DATA SEGMENT: Begin
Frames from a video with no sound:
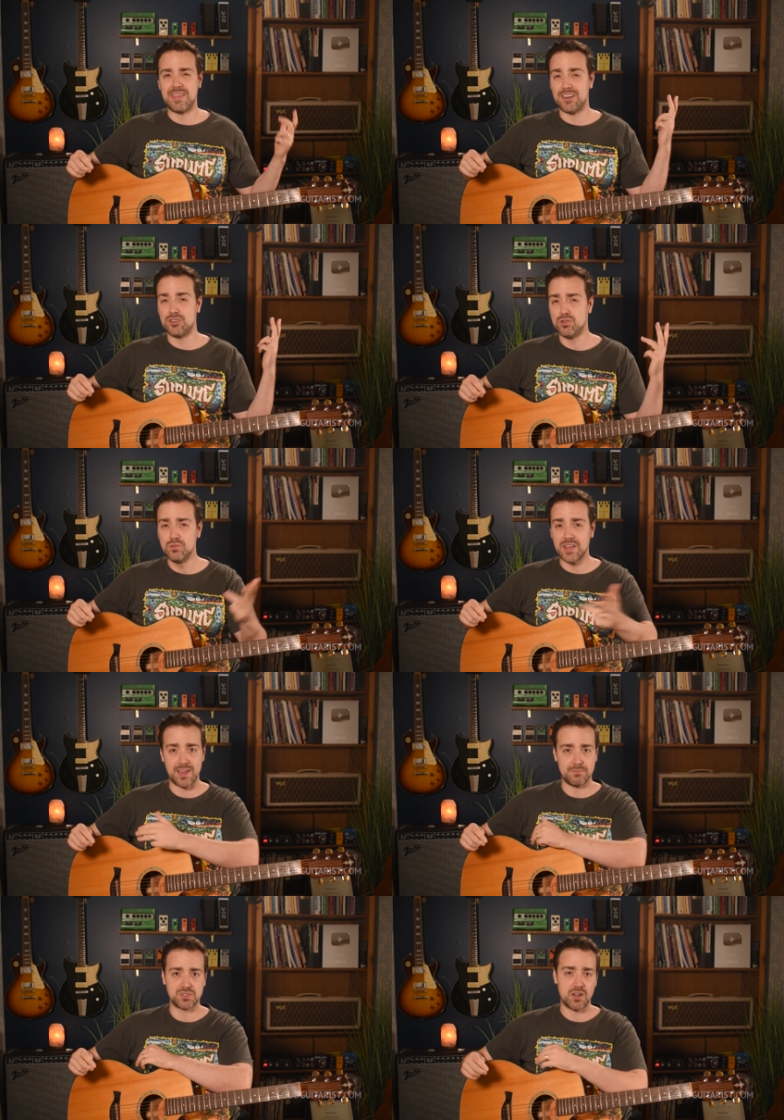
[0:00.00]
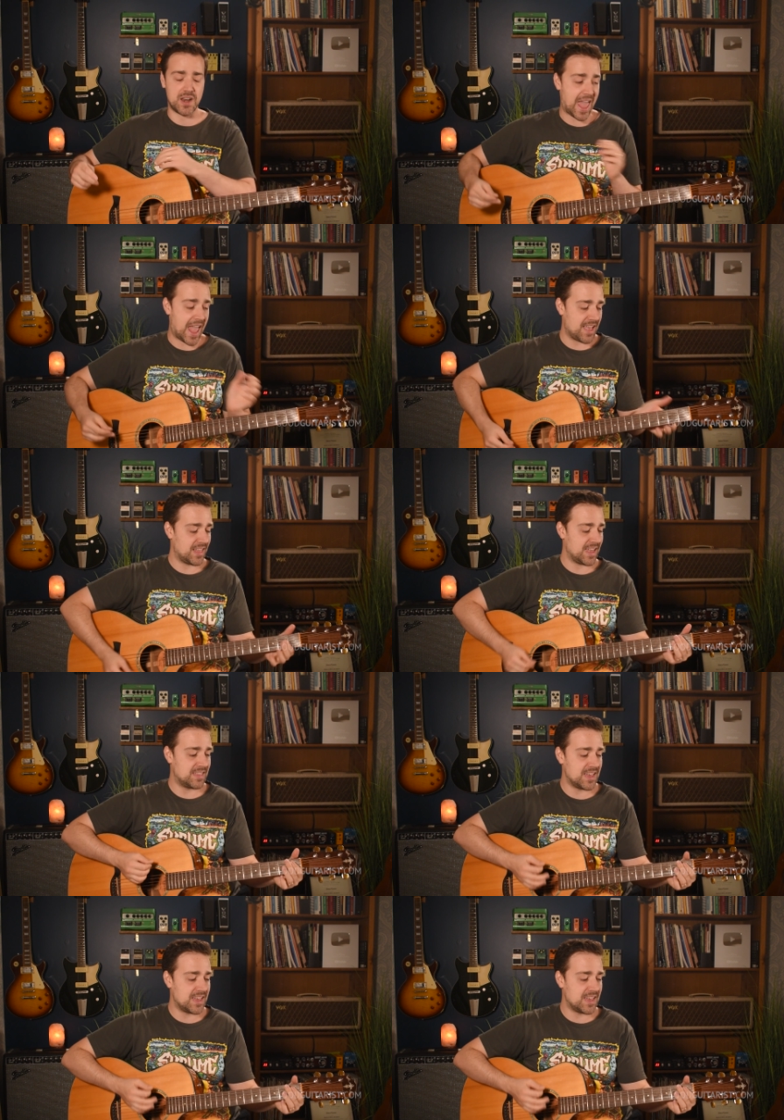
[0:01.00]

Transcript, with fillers: and then two times on A, like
DATA SEGMENT: End
**TASK INSTRUCTIONS**:
Take the word "with" and find each line of the material that contains it. Copy those lines.

**RESPONSE TO THE EXERCISE**:
Frames from a video with no sound:
Transcript, with fillers: and then two times on A, like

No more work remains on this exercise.